=== Listed entries ===
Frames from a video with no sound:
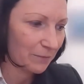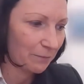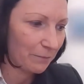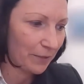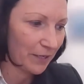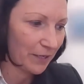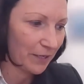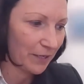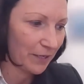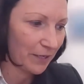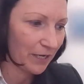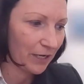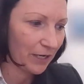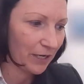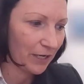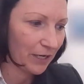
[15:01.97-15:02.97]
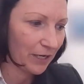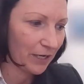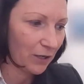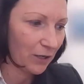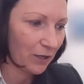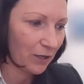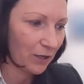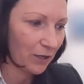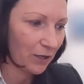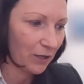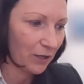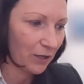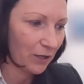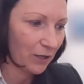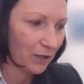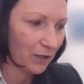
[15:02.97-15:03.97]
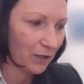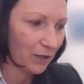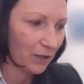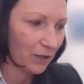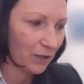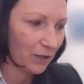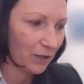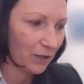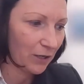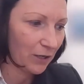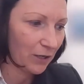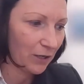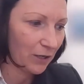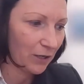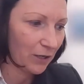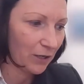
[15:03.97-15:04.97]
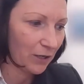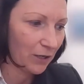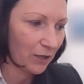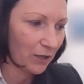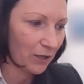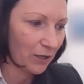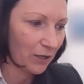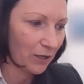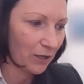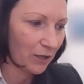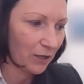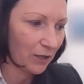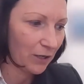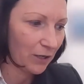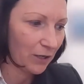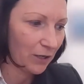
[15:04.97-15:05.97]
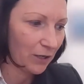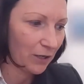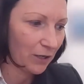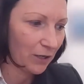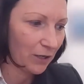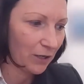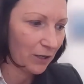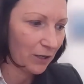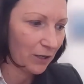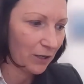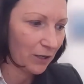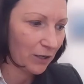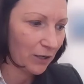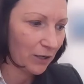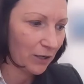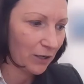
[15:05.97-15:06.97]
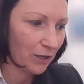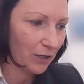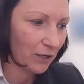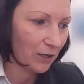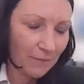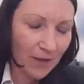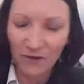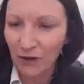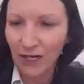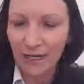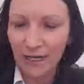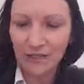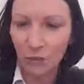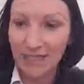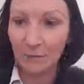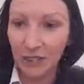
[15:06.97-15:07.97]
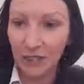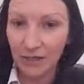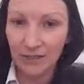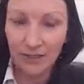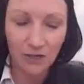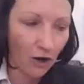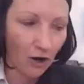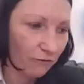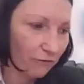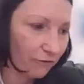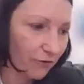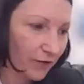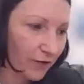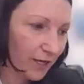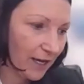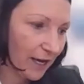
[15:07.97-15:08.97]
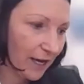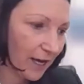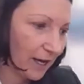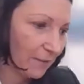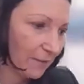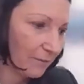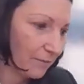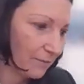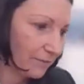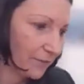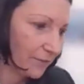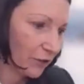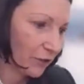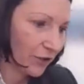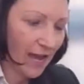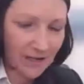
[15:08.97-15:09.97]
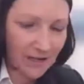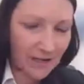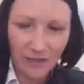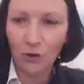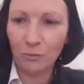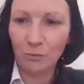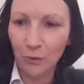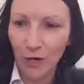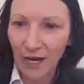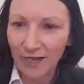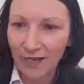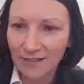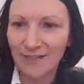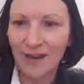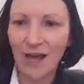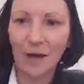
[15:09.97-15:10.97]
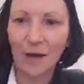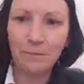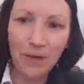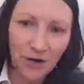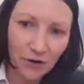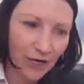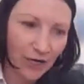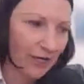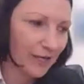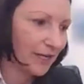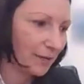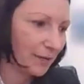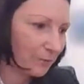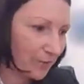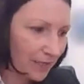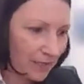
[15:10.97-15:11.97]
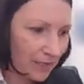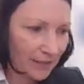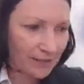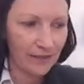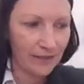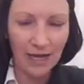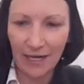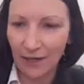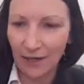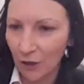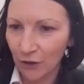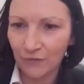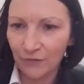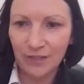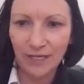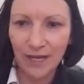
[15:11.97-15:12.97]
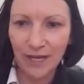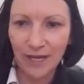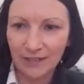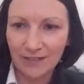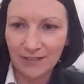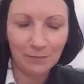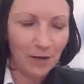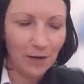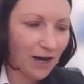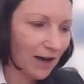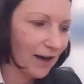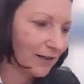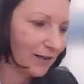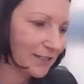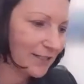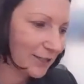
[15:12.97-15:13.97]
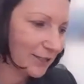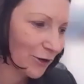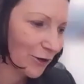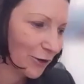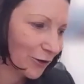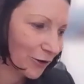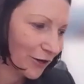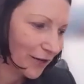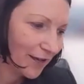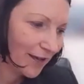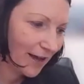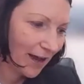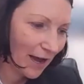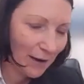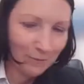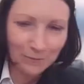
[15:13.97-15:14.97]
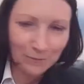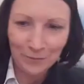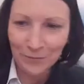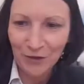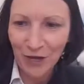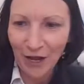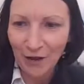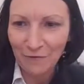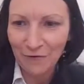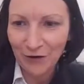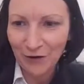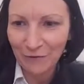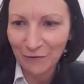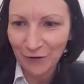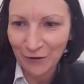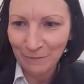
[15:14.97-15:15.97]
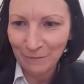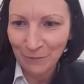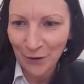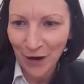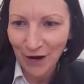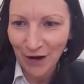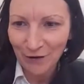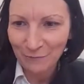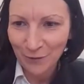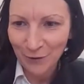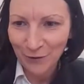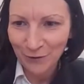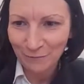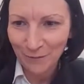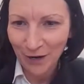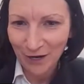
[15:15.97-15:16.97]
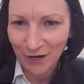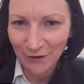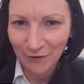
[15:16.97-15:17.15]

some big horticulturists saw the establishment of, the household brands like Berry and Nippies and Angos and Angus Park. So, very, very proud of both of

=== Prompt ===
The response has to be an exact copy of all the data, pictures excluded.

=== Your response ===
Frames from a video with no sound:
[15:01.97-15:02.97]
[15:02.97-15:03.97]
[15:03.97-15:04.97]
[15:04.97-15:05.97]
[15:05.97-15:06.97]
[15:06.97-15:07.97]
[15:07.97-15:08.97]
[15:08.97-15:09.97]
[15:09.97-15:10.97]
[15:10.97-15:11.97]
[15:11.97-15:12.97]
[15:12.97-15:13.97]
[15:13.97-15:14.97]
[15:14.97-15:15.97]
[15:15.97-15:16.97]
[15:16.97-15:17.15]

some big horticulturists saw the establishment of, the household brands like Berry and Nippies and Angos and Angus Park. So, very, very proud of both of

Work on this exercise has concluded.